## Description of the task
Every record that follows must be duplicated exactly, with images left out.

[Data excerpts]
↓
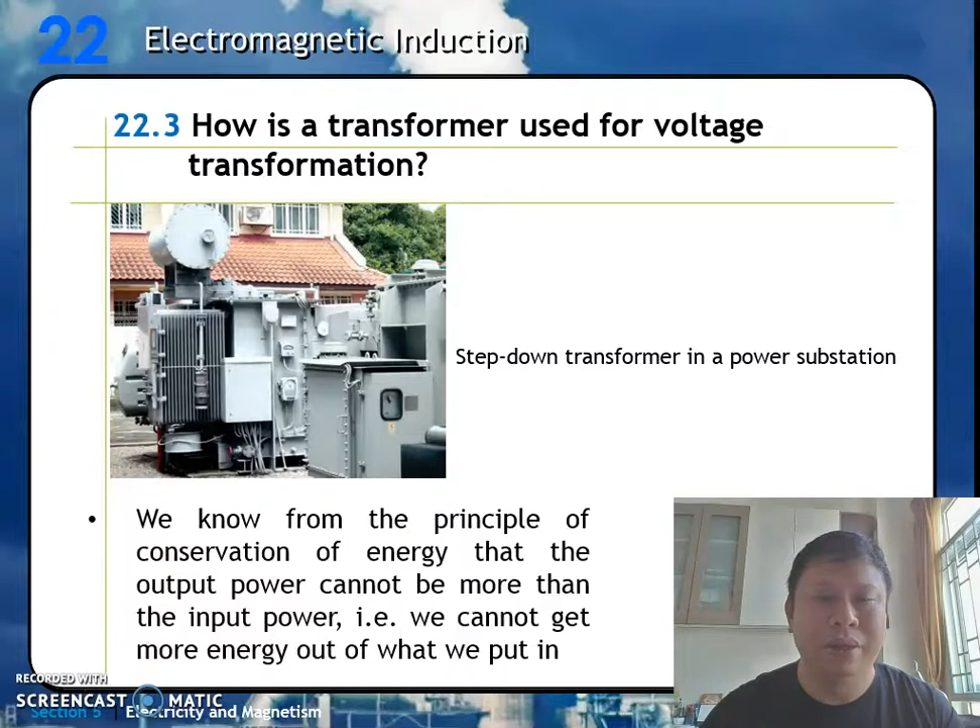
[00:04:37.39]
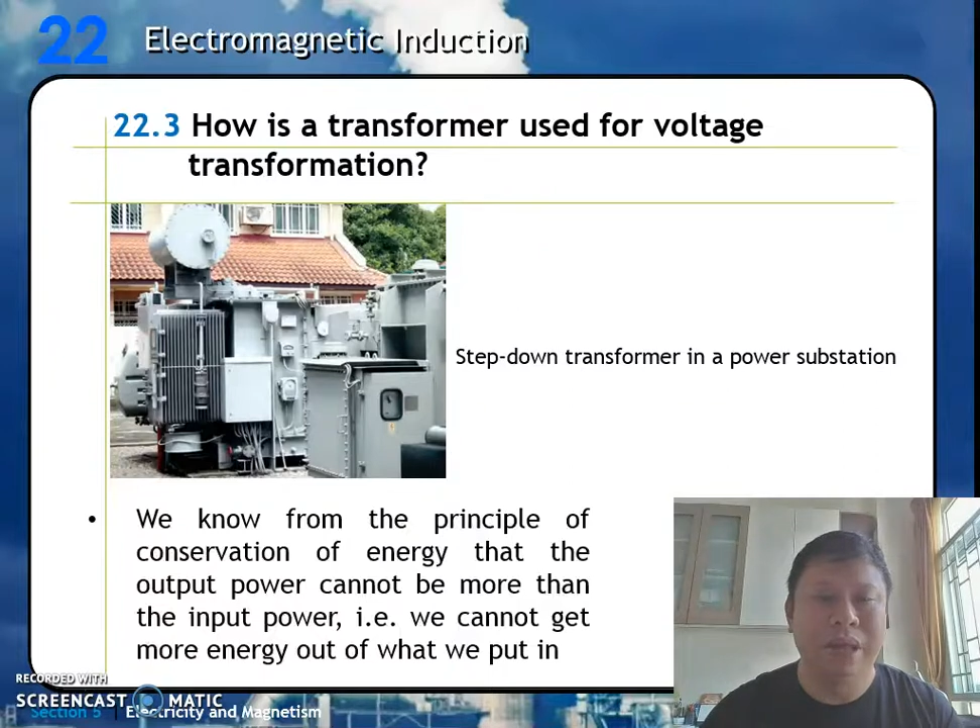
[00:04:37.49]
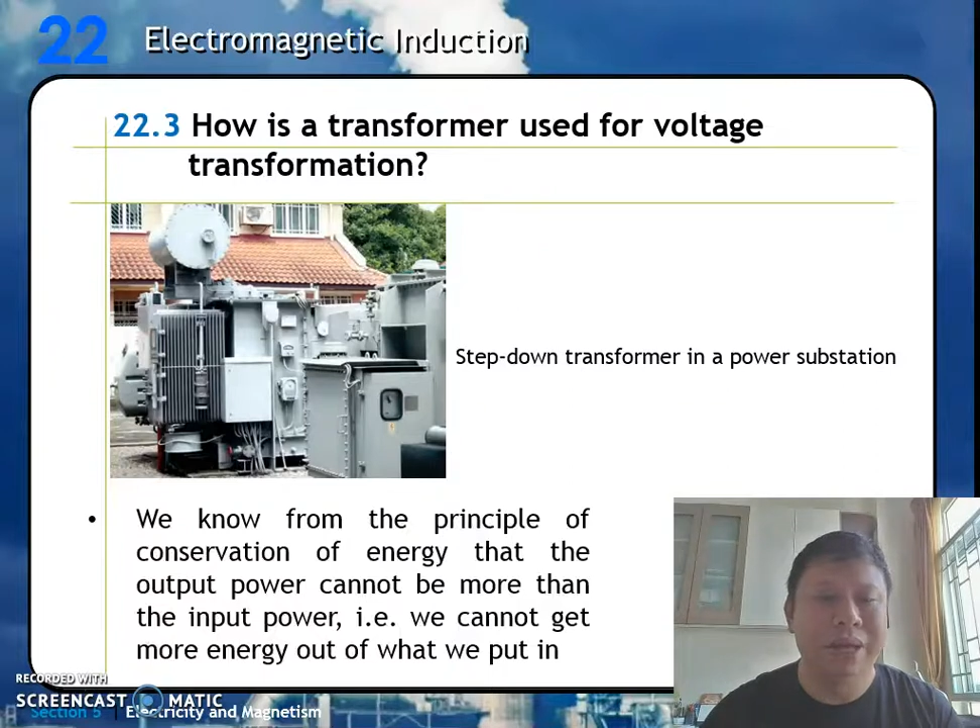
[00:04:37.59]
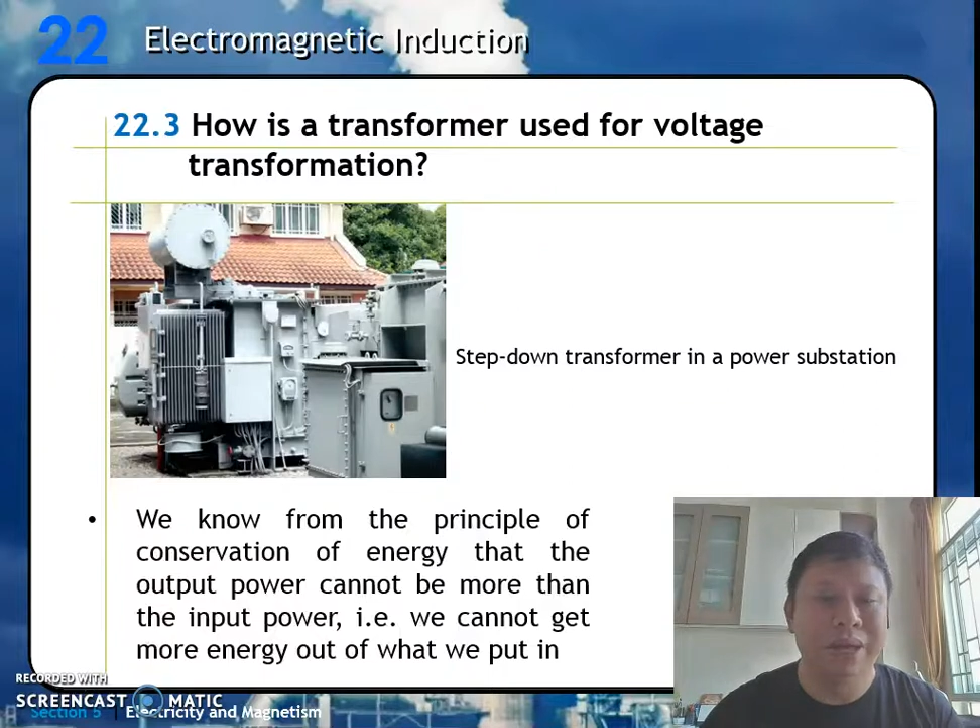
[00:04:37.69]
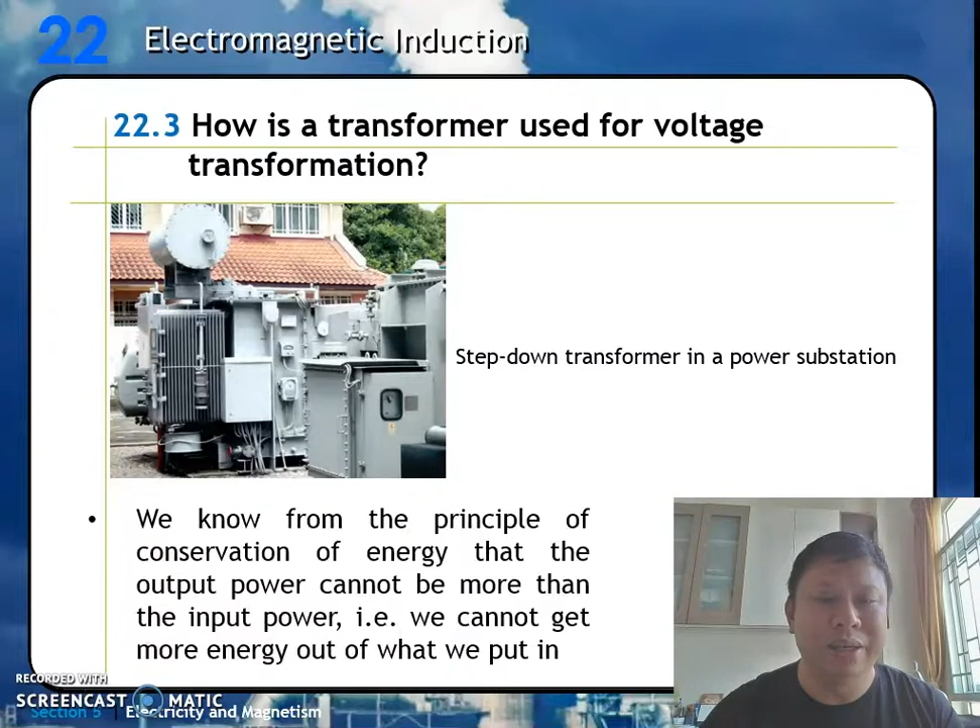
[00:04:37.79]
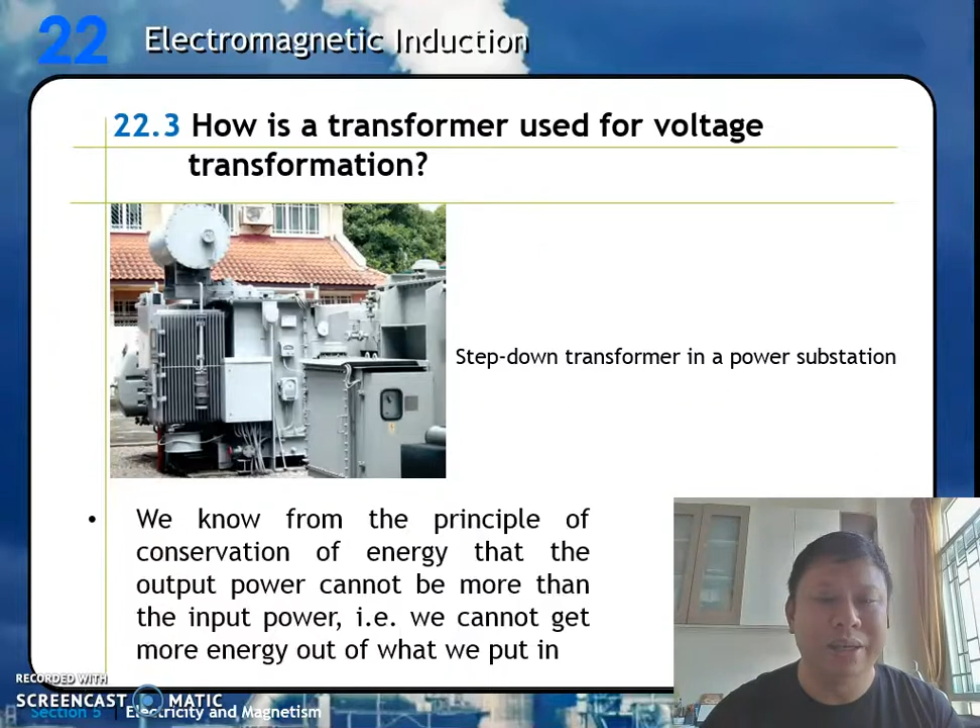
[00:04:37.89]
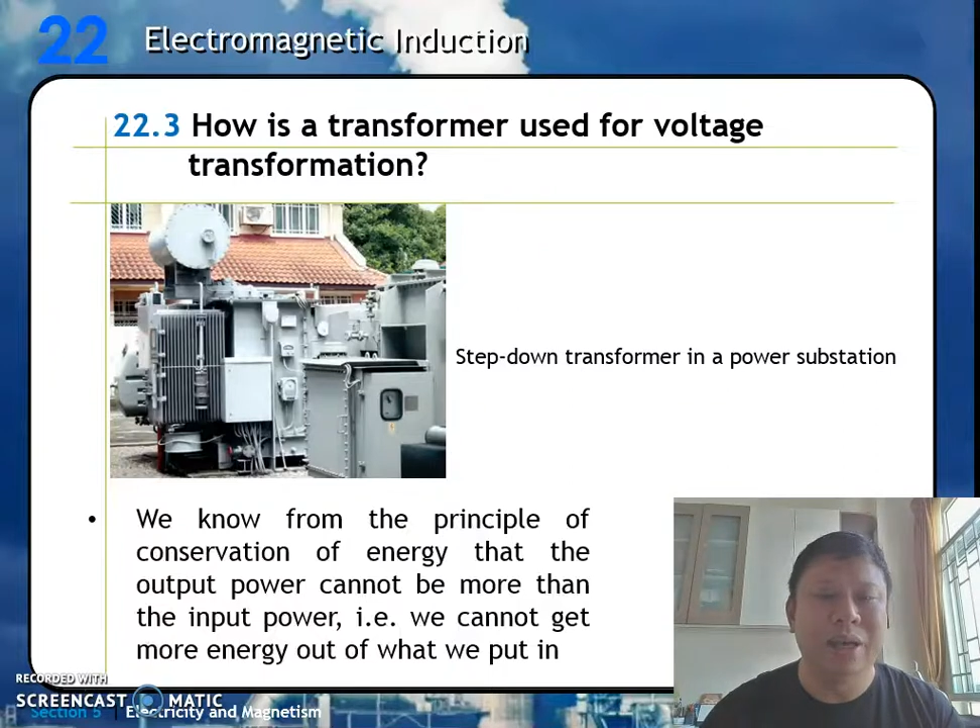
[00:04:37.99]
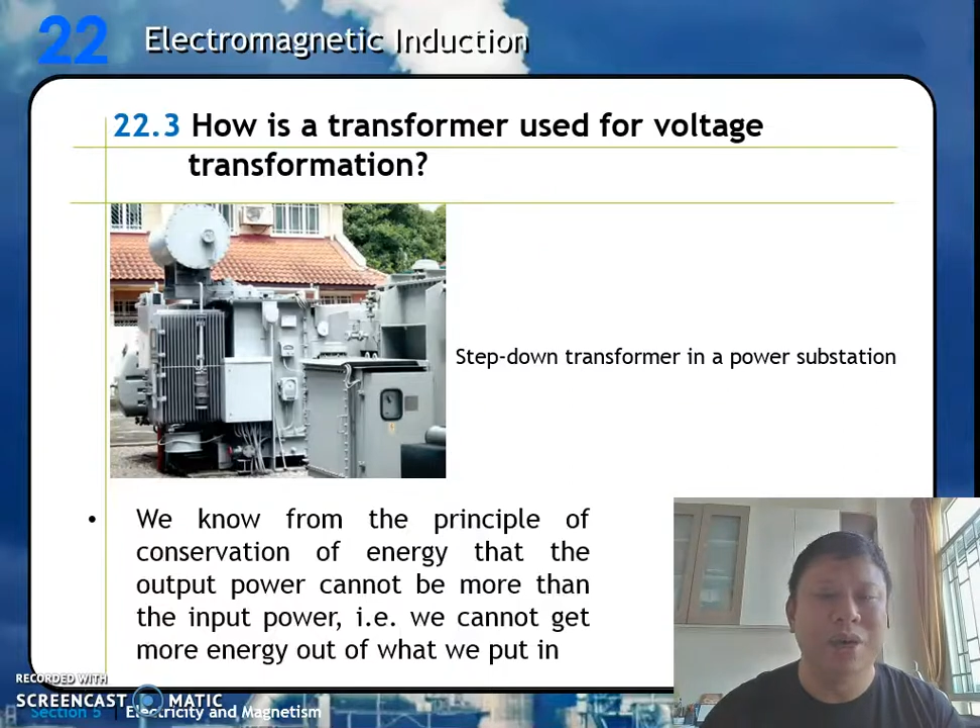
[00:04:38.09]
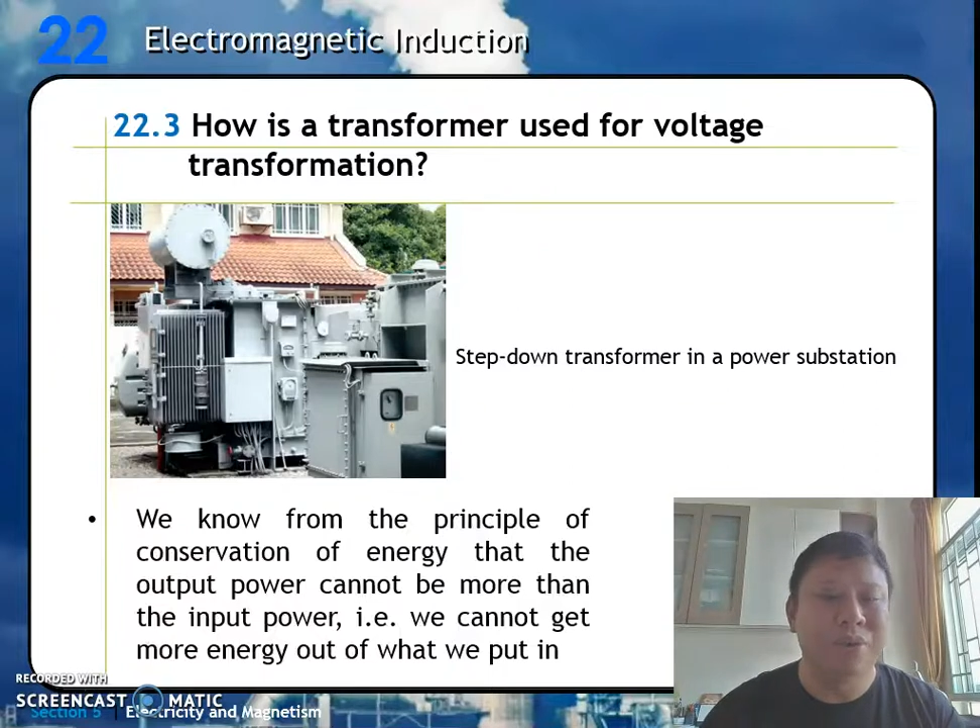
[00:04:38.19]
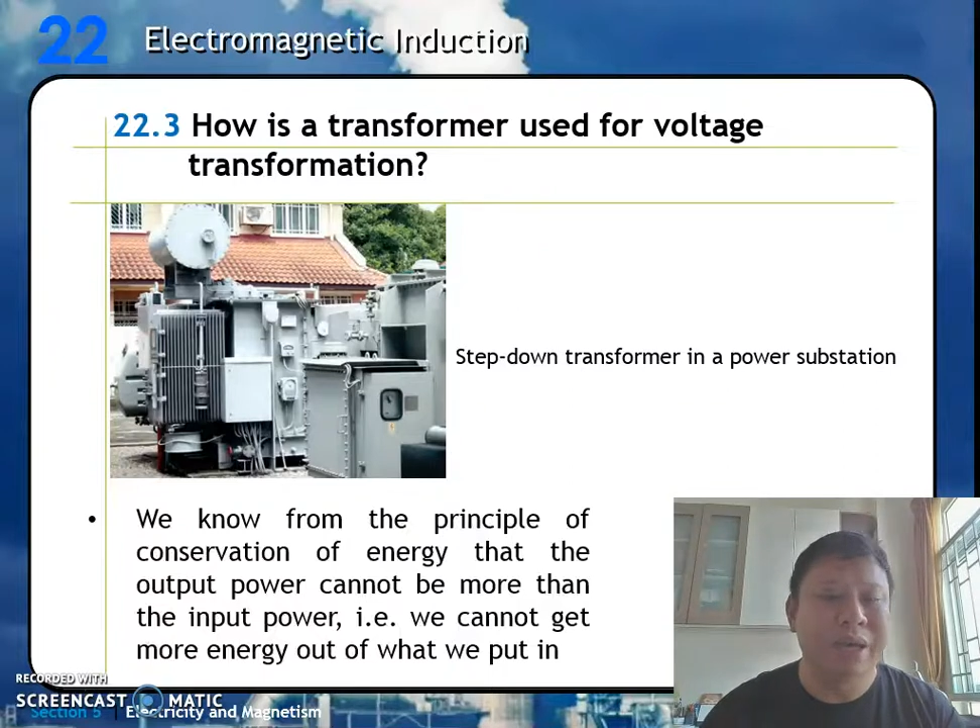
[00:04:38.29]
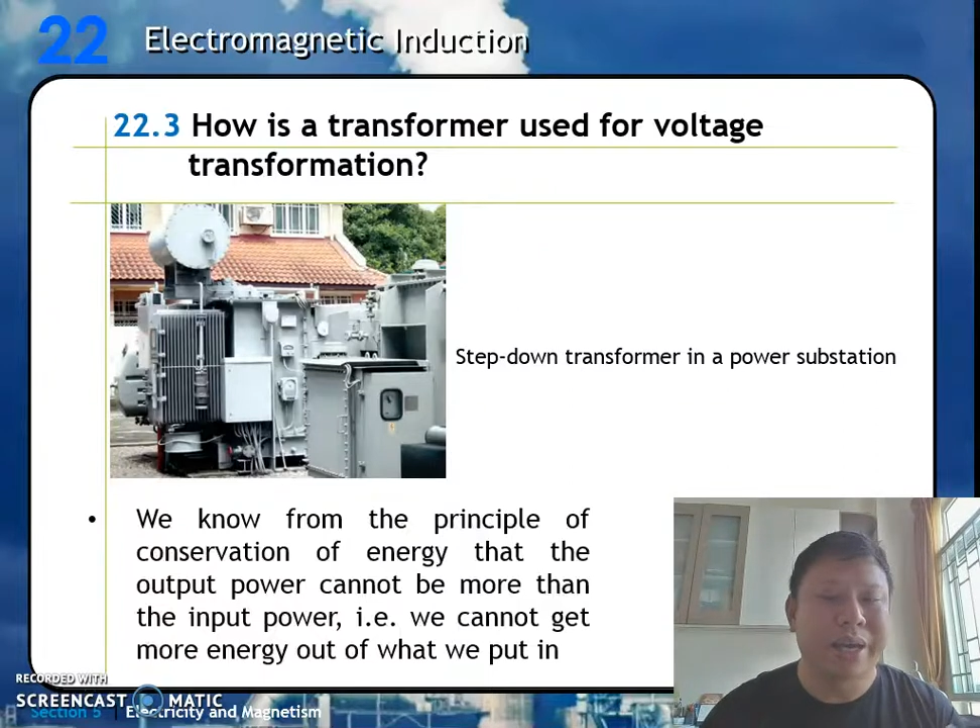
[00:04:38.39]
That is, we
↑
## Answer section
[00:04:37.39]
[00:04:37.49]
[00:04:37.59]
[00:04:37.69]
[00:04:37.79]
[00:04:37.89]
[00:04:37.99]
[00:04:38.09]
[00:04:38.19]
[00:04:38.29]
[00:04:38.39]
That is, we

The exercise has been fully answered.